Cooperative Multi-Agent Reinforcement Learning Framework for Scalping Trading

Long-term investment in the stock market refers to buying stocks whose inherent value is higher than their current value on the stock market. This investment style requires company analysis based on reports released by the companies periodically. 

Stock market analysis. Image credit: Sergei Tokmakov via Pixabay, free licence

On the other hand, so-called scalping strategy is an opposite method. It is a trading style that specializes in profiting off of small price changes and making a fast profit off reselling. Scalping is a method prioritizing making high volumes of small gains in day trading. Machine learning studies are actively analyzing possibilities to apply algorithmic principles in this area too.

Uk Jo, Taehyun Jo, Wanjun Kim, Iljoo Yoon, Dongseok Lee, and Seungho Lee have discussed multi-agent reinforcement learning for scalping trading in their research paper. The research paper is titled “Cooperative Multi-Agent Reinforcement Learning Framework for Scalping Trading” and forms the basis of the following text. 

Importance of the Study

Traders do Intra-day trading based on the buy/sell orders and candle charts. Since this data is readily available, reinforcement learning could catch traders’ desires and habits to maximize their investment return. Machine learning can leverage this understanding of traders; a model that maximizes profit has to be developed for this purpose.

If a reinforcement learning agent can predict and execute buy/sell decisions with acceptable accuracy, substantial amounts of money can be made from the stock market. 

Research Methodology

For this research, the researchers used data from April to July 2018 in the Korean stock market. The proposed reinforcement learning agent comprises four sub-agents with specific roles and primary rewards associated with their function. Based on the performance (return) of the whole agent, a secondary reward is also added to the overall reward function. Four sub-agents were introduced:

  • Buy Signal Agent (BSA): BSA predicts when the stock is expected to rise steadily for 2 minutes. 
  • Buy Order Agent (BOA): At this time, the agent will purchase the stocks at the lowest possible price. 
  • Sell Signal Agent (SSA): The SSA predicts when the stock is expected to fall for 2 minutes. 
  • Sell Order Agent (SOA): The SOA predicts when the agent could sell the stock at the maximum price.  

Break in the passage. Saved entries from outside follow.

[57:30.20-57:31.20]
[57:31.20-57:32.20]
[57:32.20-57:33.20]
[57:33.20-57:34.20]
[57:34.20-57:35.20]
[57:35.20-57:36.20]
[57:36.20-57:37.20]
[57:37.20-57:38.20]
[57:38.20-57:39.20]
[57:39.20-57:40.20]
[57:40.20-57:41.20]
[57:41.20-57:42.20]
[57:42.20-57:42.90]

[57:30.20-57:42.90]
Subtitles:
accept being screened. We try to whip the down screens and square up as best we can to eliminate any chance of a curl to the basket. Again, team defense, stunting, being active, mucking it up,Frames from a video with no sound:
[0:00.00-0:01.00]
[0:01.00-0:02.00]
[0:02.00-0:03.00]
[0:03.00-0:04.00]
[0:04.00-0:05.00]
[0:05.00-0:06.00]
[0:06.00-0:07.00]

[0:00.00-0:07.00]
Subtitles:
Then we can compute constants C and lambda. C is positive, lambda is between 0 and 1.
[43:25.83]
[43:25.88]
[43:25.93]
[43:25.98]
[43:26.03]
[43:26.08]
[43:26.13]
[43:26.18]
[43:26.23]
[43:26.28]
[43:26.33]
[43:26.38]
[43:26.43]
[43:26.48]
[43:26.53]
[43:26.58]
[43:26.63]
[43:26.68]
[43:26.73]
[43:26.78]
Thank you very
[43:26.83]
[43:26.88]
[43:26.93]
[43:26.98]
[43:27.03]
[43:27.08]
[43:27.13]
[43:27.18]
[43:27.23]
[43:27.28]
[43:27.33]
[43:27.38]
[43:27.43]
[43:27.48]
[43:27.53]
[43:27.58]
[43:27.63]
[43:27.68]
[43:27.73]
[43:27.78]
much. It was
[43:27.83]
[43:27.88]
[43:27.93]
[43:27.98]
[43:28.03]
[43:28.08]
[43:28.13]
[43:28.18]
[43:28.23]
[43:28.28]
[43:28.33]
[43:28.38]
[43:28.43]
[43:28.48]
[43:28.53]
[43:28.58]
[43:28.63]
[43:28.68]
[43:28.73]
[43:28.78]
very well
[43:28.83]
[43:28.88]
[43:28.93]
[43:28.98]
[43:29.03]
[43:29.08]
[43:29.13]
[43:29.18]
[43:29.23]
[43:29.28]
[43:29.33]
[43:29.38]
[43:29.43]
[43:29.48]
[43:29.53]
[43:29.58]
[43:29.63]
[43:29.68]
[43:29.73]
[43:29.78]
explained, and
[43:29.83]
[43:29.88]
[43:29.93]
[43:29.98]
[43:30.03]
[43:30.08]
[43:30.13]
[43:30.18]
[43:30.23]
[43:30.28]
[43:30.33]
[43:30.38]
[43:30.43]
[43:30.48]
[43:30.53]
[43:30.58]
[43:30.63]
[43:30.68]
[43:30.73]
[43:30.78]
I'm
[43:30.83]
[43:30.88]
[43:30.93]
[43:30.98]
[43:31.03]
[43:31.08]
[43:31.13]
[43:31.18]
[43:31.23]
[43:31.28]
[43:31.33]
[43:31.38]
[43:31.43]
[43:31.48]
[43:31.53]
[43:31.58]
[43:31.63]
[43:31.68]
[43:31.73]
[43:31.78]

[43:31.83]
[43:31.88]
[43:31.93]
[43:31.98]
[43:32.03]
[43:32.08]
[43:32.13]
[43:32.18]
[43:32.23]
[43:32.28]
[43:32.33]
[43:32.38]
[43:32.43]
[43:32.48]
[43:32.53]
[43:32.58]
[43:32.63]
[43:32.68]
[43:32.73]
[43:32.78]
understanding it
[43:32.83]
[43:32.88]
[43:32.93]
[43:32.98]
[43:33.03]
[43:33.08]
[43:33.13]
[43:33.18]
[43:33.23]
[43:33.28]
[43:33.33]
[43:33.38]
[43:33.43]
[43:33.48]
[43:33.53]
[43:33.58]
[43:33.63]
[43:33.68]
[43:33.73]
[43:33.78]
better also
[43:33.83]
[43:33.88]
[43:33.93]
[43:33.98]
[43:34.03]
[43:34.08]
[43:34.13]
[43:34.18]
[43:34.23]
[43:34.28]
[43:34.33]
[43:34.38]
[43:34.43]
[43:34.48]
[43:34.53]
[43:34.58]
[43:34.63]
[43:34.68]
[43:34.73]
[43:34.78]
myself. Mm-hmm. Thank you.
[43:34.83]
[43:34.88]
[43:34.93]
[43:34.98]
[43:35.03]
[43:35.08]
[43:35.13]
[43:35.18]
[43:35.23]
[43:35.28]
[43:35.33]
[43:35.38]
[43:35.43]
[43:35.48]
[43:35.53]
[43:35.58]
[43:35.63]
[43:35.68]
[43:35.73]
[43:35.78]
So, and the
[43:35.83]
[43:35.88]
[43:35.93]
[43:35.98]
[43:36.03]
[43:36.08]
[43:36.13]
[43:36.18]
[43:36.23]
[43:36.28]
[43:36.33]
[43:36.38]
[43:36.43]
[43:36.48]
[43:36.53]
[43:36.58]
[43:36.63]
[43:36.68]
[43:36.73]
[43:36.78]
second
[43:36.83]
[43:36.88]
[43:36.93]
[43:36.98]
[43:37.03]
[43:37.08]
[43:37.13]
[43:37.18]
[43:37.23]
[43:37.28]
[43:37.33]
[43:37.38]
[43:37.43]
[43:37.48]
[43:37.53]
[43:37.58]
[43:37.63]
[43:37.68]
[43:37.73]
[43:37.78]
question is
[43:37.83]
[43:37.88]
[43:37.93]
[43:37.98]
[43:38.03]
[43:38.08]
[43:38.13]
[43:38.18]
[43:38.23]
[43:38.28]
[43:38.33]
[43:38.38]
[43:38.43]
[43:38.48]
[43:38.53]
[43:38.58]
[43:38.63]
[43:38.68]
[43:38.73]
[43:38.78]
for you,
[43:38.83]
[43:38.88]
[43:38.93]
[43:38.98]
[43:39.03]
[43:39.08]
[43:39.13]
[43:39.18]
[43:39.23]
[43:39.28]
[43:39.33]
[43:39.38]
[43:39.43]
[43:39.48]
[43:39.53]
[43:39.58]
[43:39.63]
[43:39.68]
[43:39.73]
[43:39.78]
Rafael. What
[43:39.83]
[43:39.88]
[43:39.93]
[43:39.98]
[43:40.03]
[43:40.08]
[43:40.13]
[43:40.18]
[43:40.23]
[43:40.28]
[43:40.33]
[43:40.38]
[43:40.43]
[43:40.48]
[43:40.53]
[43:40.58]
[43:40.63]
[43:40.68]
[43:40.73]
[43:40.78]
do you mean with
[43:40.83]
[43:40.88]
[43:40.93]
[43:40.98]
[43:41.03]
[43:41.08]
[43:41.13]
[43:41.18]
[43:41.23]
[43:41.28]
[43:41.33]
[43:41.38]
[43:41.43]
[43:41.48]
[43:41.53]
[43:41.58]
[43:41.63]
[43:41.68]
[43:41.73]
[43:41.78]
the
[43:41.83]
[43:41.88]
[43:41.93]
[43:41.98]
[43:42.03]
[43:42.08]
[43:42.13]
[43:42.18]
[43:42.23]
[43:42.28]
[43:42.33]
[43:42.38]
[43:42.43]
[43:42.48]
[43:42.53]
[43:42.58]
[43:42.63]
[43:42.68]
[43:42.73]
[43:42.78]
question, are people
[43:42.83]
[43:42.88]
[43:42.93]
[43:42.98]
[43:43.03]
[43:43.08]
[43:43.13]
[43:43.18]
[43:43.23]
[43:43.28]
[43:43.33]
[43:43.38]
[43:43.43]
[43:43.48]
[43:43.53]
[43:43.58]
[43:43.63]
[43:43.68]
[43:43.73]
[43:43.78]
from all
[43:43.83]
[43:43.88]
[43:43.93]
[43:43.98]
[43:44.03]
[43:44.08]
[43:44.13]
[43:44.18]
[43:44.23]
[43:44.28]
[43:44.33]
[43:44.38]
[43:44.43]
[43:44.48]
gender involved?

Image credit: arXiv:1904.00441 [cs.AI]

In the words of the researchers,

We explore deep Reinforcement Learning (RL) algorithms for scalping trading and knew that there is no appropriate trading gym and agent examples. Thus we propose gym and agent like Open AI gym in finance. Not only that, we introduce new RL framework based on our hybrid algorithm which leverages between supervised learning and RL algorithm and uses meaningful observations such order book and settlement data from experience watching scalpers trading. That is very crucial information for traders behavior to be decided. To feed these data into our model, we use spatio-temporal convolution layer, called Conv3D for order book data and temporal CNN, called Conv1D for settlement data. Those are preprocessed by episode filter we developed. Agent consists of four sub agents divided to clarify their own goal to make best decision. Also, we adopted value and policy based algorithm to our framework. With these features, we could make agent mimic scalpers as much as possible. In many fields, RL algorithm has already begun to transcend human capabilities in many domains. This approach could be a starting point to beat human in the financial stock market, too and be a good reference for anyone who wants to design RL algorithm in real world domain. Finally, we experiment our framework and gave you experiment progress.

Research Result

Reward showed a rise over newer episodes which is very encouraging for the use of reinforcement learning in scalping methodology.

Image credit: arXiv:1904.00441 [cs.AI]


Although the reward increased over time, the researcher has noted that the transaction cost (tax + fee) in Korean Stock Market is higher than in the Chinese and Hong Kong markets. Hence, the results of Scalping would be better in Chinese and Hongkong markets. The researchers have also suggested expanding the proposed model from short-term recommendation robot advisor service to long-term investment robot advisor service.

Source: Uk Jo, Taehyun Jo, Wanjun Kim, Iljoo Yoon, Dongseok Lee and Seungho Lee’s “Cooperative Multi-Agent Reinforcement Learning Framework for Scalping Trading”